(Stored data)
________________________
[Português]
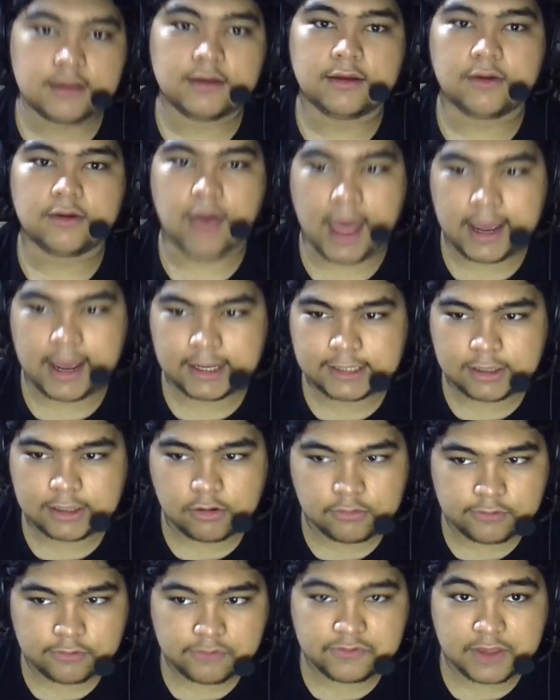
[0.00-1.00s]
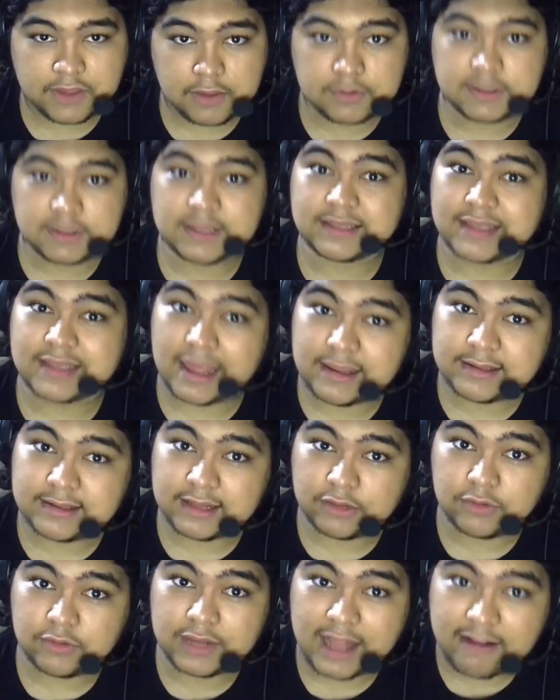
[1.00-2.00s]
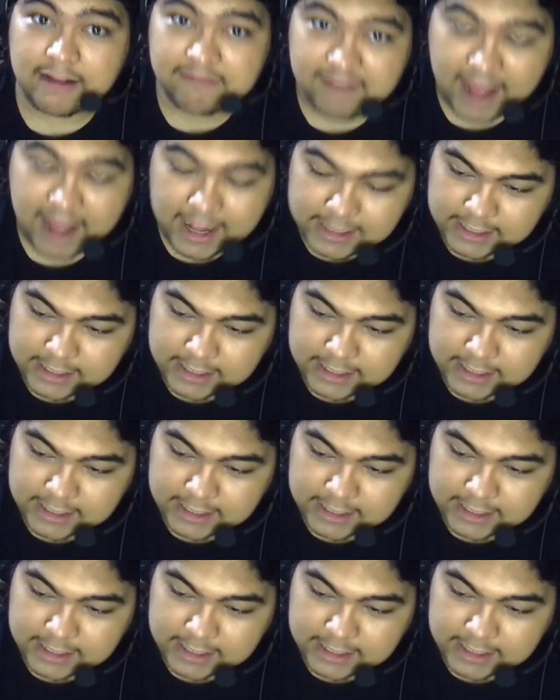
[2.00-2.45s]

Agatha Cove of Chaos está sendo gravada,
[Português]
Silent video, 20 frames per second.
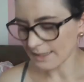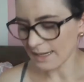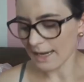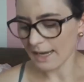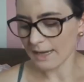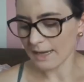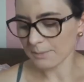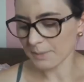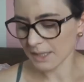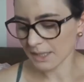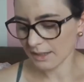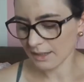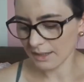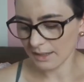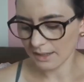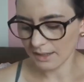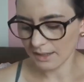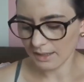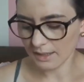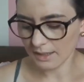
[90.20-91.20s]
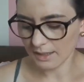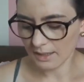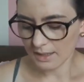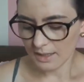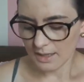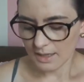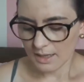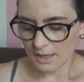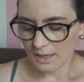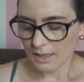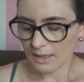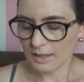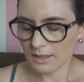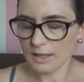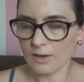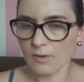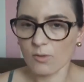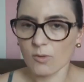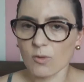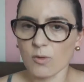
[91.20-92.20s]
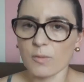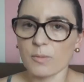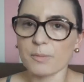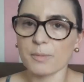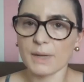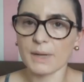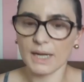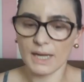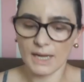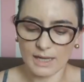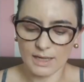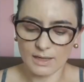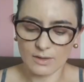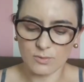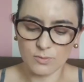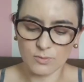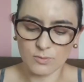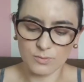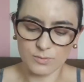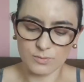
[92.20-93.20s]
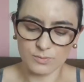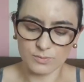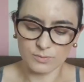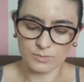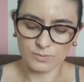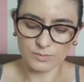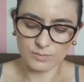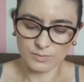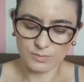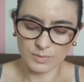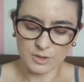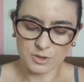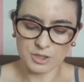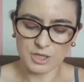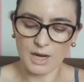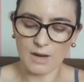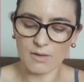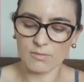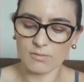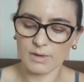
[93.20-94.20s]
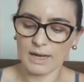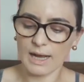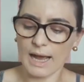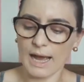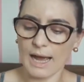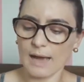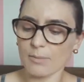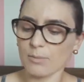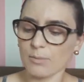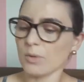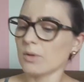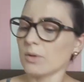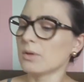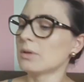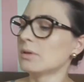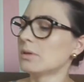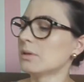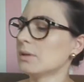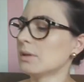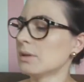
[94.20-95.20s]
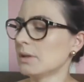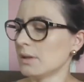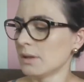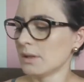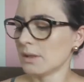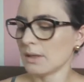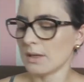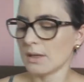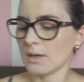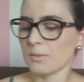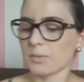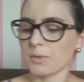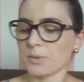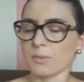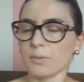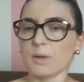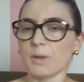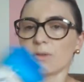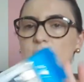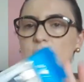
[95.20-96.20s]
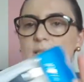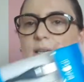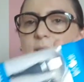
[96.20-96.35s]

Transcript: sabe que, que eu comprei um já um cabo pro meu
________________________
■ Description of the task ■
Make an exact copy of the lines above, starting at the line that contains "[2.00-2.45s]" and running through the final line of the entries. Omit the pictures.

■ Response below ■
[2.00-2.45s]

Agatha Cove of Chaos está sendo gravada,
[Português]
Silent video, 20 frames per second.
[90.20-91.20s]
[91.20-92.20s]
[92.20-93.20s]
[93.20-94.20s]
[94.20-95.20s]
[95.20-96.20s]
[96.20-96.35s]

Transcript: sabe que, que eu comprei um já um cabo pro meu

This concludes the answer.